Что-то тяжелое влетело в окно с отвратительным чмокающим звуком. Кейн выкрикнул длинную непонятную фразу.
– Если ты убьешь его, на этот раз убьешь и меня! – кричала Десайлин, заслоняя собой капитана, который очнулся уже настолько, что пытался встать на четвереньки.
– Оставь ее в покое, колдун! – прохрипел он, скосив глаз на свой тесак, по-прежнему лежавший посреди обломков алхимической лаборатории. Слишком далеко. – На ней нет никакой вины, кроме той, что она любит меня и ненавидит тебя! Ты можешь убить и ее, и меня, но не заставишь ее полюбить тебя!
– Так, еще один, – сказал Кейн неожиданно спокойно и горько. – Ты дурак. Знал бы ты, скольких я уже убил – таких же дураков, как и ты, спасавших Десайлин от коварного чародея. Это ее любимое развлечение. С самого первого дурака… Просто игра. Ее забавляет то многообразие способов, которыми я могу вернуть ее назад. И я потакал ей, раз ей так хотелось. Но она не любит тебя.
– Тогда почему она воткнула кинжал тебе в спину? – Отчаяние придало Маурселу мужества. – Она ненавидит тебя, колдун, – и любит меня!

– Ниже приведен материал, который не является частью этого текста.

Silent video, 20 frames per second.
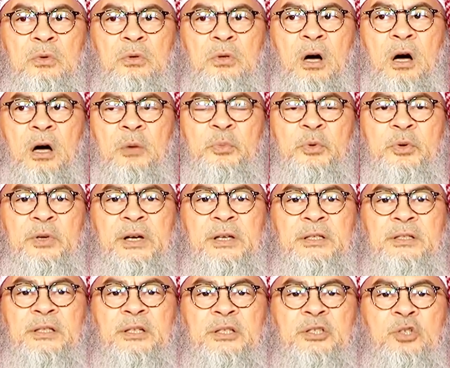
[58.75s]

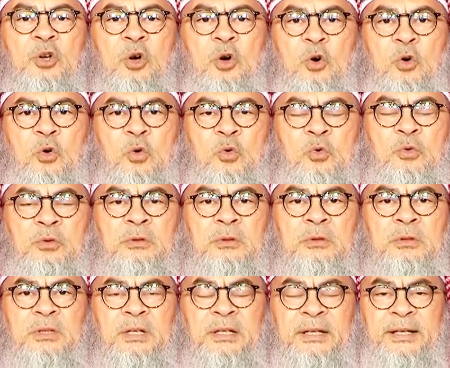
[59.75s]
operates his own
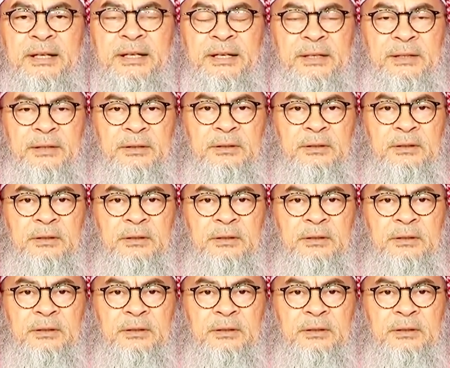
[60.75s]
clinic,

Ты не в силах даже разглядеть чувства женщины, не то что направить их! Ну так убей меня и будь проклят – но ее любви ты все равно не получишь!
Лицо Кейна превратилось в маску нечеловеческой муки, голос стал странен и страшен.
– В таком случае – убирайтесь! – прошипел он. – Убирайтесь отсюда – вы оба! Я отдаю тебе твою свободу, Десайлин. Капитан, я отдаю тебе ее любовь! Забирай свое сокровище и выметайся из города! Не стоит благодарности!
Переступив порог потайного хода, Маурсел сорвал кожаный ошейник с Десайлин и швырнул его Кейну под ноги.
– Забирай свой рабский ошейник! – крикнул он. – Довольно того, что на ее шее остались следы от твоих поганых лап!
– Ты дурак, – повторил Кейн тихо.
– Как далеко мы теперь от Керсальтиаля? – прошептала Десайлин.
– В нескольких лигах, если по прямой, – ответил Маурсел сжавшемуся у него под боком дрожащему комочку.
– Я боюсь.
– Не дури. Мы разделались с Кейном. Скоро рассвет, мы уплываем все дальше и от Керсальтиаля, и от всего, что в нем осталось.
– Тогда прижми меня к себе крепче, любимый. Мне так холодно.
– Морской ветер холоден, зато чист, – улыбнулся капитан. – Он уносит нас на всех парусах к новому берегу.
– Я боюсь.
– Тогда прижмись ко мне крепче.
– Кажется, теперь я вспоминаю…
Но морской волк уже спал. Крепким, безмятежным сном – последним безмятежным сном в своей жизни.
На рассвете он проснулся в объятиях трупа – безобразного, полуразложившегося трупа девушки, которая двадцать или двести лет назад повесилась в городском парке от несчастной любви.